L'invasion des gens de télévision au cinéma :
Grand bien leur fasse, c'est un beau métier. Il sont je crois assez nombreux à la télé à rêver de ça, en effet, ce qui ne les rend pas systématiquement bankables pour autant. Peut-être qu'un jour un mec va débouler et que là, ça va exploser, mais ce n'est pas encore le cas. Omar, qui joue dans « Envoyés très spéciaux », comme Fred, sont assez à part. Ils jouent tout le temps, et depuis le départ. Ce ne sont pas des présentateurs mais des acteurs qui font un spectacle qui les conduit à devenir acteur. Le problème, c'est que les gens de télé sont plus connus que les gens de cinéma. Au cinéma, il faut 25 ans pour être reconnu dans la rue. Les décideurs ont à un moment pensé que les mannequins pouvaient faire ça aussi, et les footballeurs pourquoi pas, les chanteurs, etc. Vivement que les dentistes s'y mettent ! Mais comme on dit : « Assied toi à ta place et on ne te fera pas lever ». Le système est ainsi, « le balai neuf balaie toujours mieux ». Que je me fasse bien comprendre, mes commentaires ne sont pas dus à la jalousie ni à quelque sorte d'aigreur que ce soit, c'est simplement une analyse objective de ce système dans lequel il faut toujours aller chercher ailleurs, alors que les évidences sont là.
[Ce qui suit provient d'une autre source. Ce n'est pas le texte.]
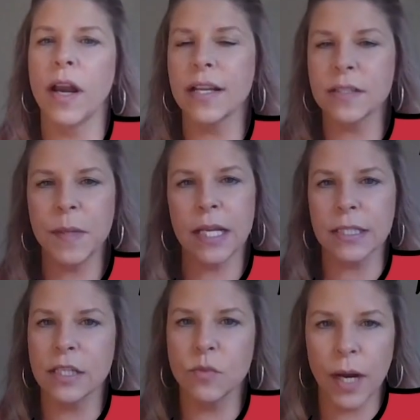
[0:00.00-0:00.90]
what
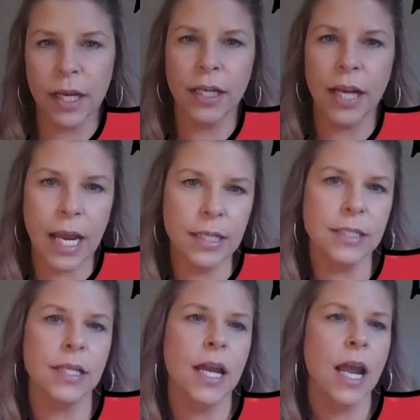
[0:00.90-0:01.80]
SPS has
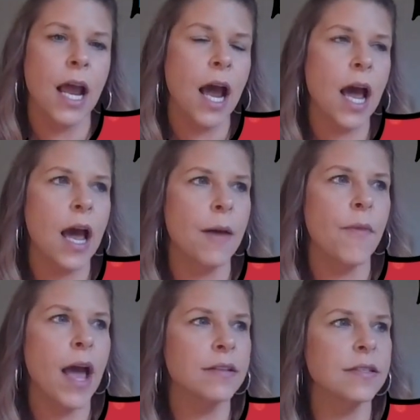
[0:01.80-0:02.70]
recognized
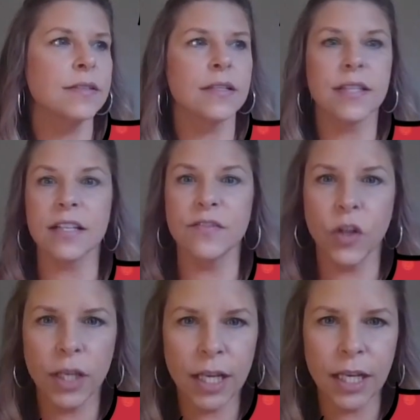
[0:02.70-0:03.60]
as a
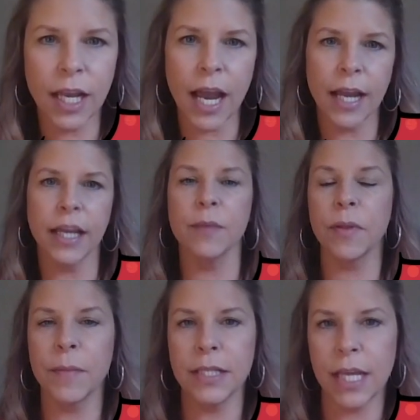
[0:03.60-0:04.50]
successful EDI
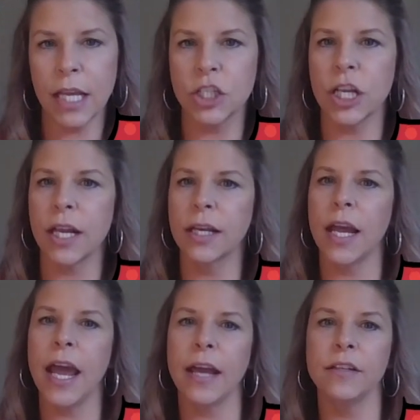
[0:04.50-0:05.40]

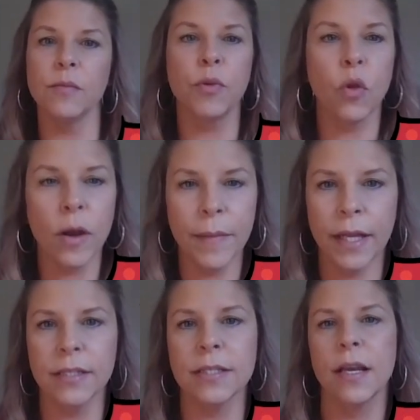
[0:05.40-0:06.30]
implementation and
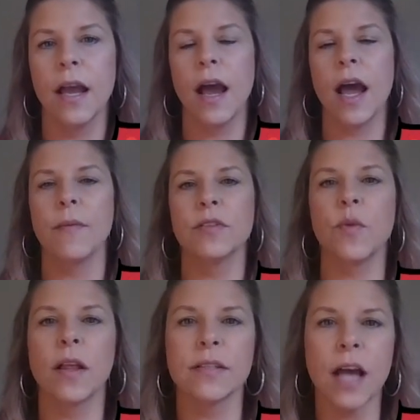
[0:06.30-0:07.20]
deployment,
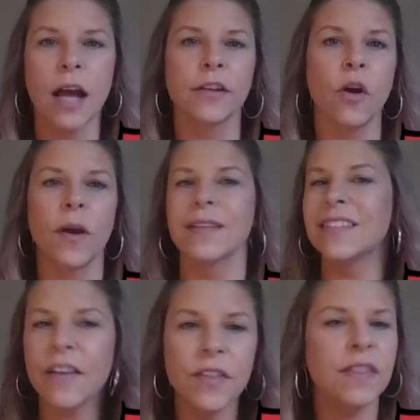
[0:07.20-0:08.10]
as well as ongoing,
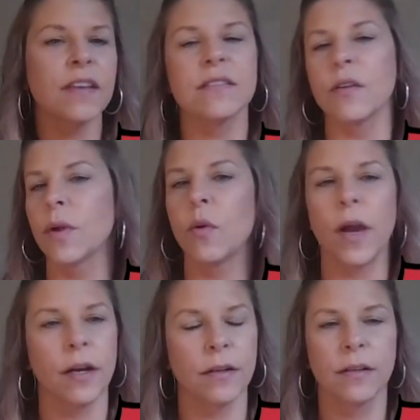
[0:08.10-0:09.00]
7 things are
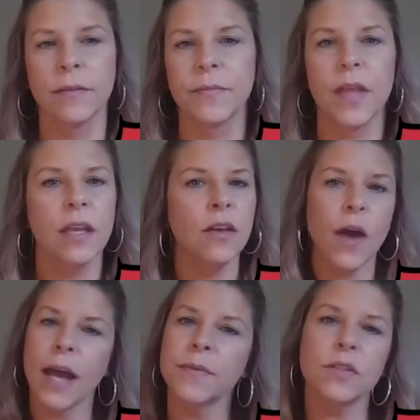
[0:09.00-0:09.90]
required.
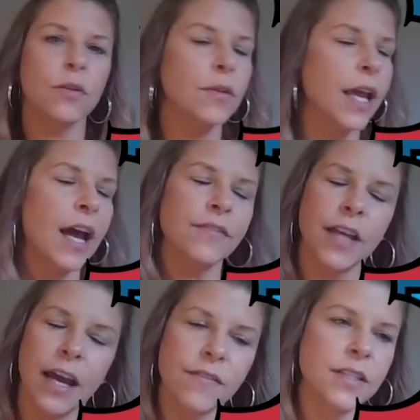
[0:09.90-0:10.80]
You absolutely have
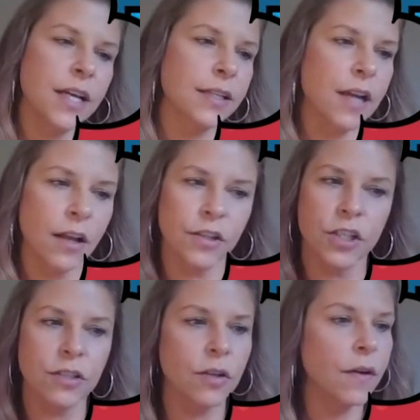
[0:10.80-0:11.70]
to have the
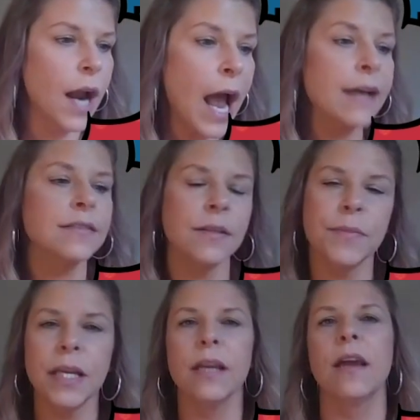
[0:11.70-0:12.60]
technology. So there has to
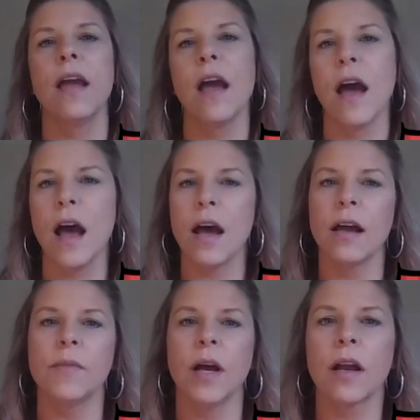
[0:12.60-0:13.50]
be
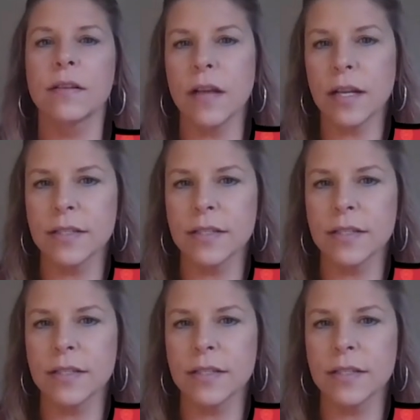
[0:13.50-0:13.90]
a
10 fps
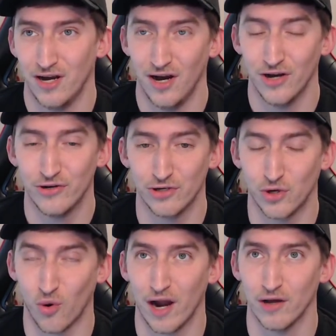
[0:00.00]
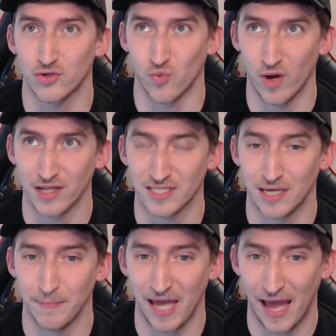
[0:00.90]
underground dwellings
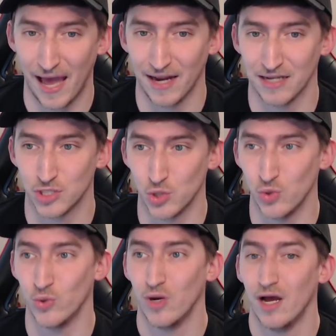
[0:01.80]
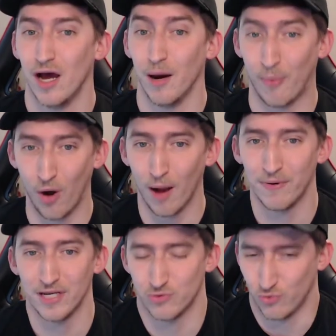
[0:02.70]
can be added to a
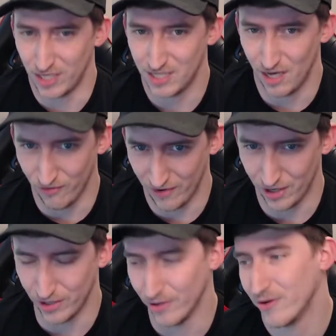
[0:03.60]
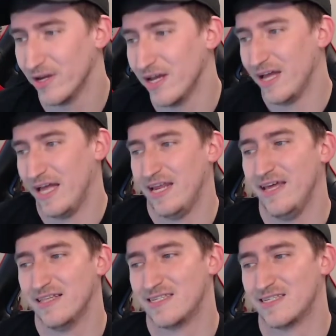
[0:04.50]
property's retail value and
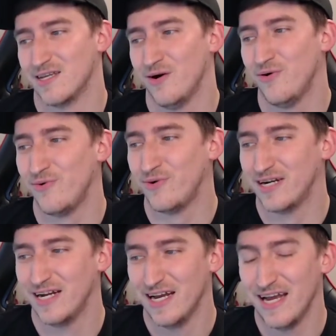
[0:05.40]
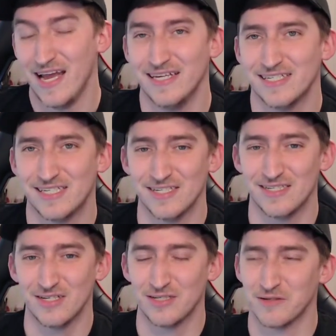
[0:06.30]
it's so it's
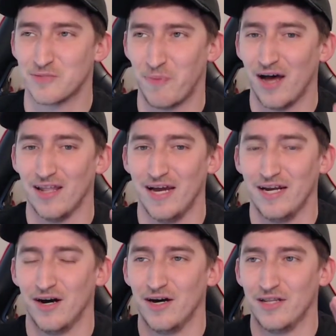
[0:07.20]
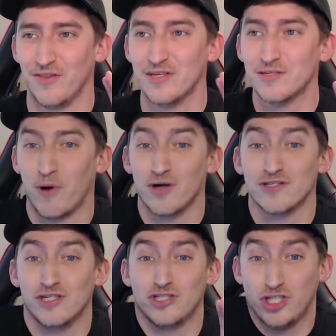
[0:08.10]
just just a spotlight on this
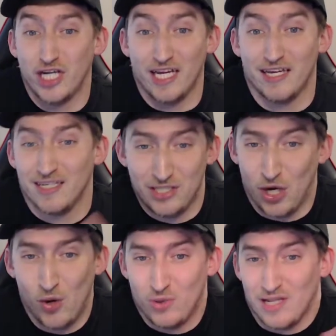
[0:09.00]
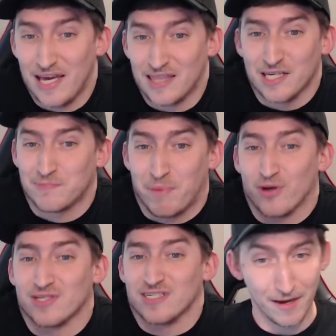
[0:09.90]
person is shitty don't like this
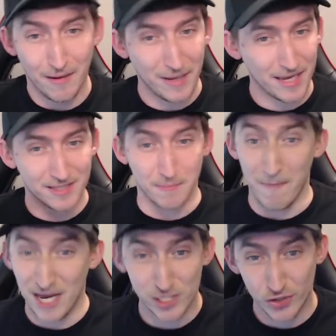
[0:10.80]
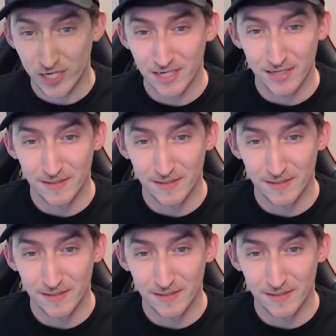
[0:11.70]
person begins measuring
Les femmes réalisatrices :
« C'est vibrant de tourner avec des femmes, j'espère que cela va se reproduire avant la fin du coup. Quand elles te veulent, elles te veulent. Elles vont chercher quelqu'un si cette personne correspond au rôle d'une manière qui diffère de celle des hommes : elles le font par fascination ou projection. Agnès Jaoui, Nicole Garcia et Alexandra Leclère, je me suis régalé avec les trois dans le travail. Le rapport de séduction existe, mais il est pro et il ne se finit pas au plumard. L'avantage avec les femmes c'est qu'elles prennent les hommes de façon juste, c'est-à-dire quand elles les aiment vraiment. Contrairement à pas mal d'hommes qui distribuent les rôles masculins suivant le seul avis des femmes qui les entourent...

Deux Césars, en 1994 pour « le Fils préféré » et en 2000 pour « le Goût des autres ».
Les deux, je ne suis pas allé les chercher. « Meilleur », je ne défends pas ce mot-là dans la profession, ils auraient pu en choisir un autre. Ce n'est pas vraiment une compétition, c'en serait une si tous les acteurs qui concourraient dans la même catégorie avaient tous tourné cinq fois le même film. C'est le rôle qui fait l'acteur, et pas le contraire.

La promotion télé :
Je n'aime pas forcément aller me vendre. Si les producteurs au moins vous permettaient de dire du mal... On va en promo pour montrer au public les bandes-annonces, un point c'est tout. Les acteurs qui y vont sont obligés de parler d'eux, ce qui n'est pas à mon avis le rôle de l'acteur. Pour parler d'un autre (celui qu'on joue), faut parler de soi, c'est ça qui est chiant...

Envoyés très spéciaux, son dernier film sortie le 21 janvier :
C'est une comédie de divertissement qui a dans l'idée de parler de ce qui existe, en l'occurrence de ce qu'on pense de la presse. Chacun son tour. Quand un « sûr de lui » comme Ardisson dit à l'antenne que les acteurs sont des putes, il a tout faux car on fait pleurer via notre filtre à nous, de vraies émotions. Or, la presse se permettant d'avoir un avis sur nous et notre travail, on a le droit de penser qu'elle peut aussi faire du grand bidonnage.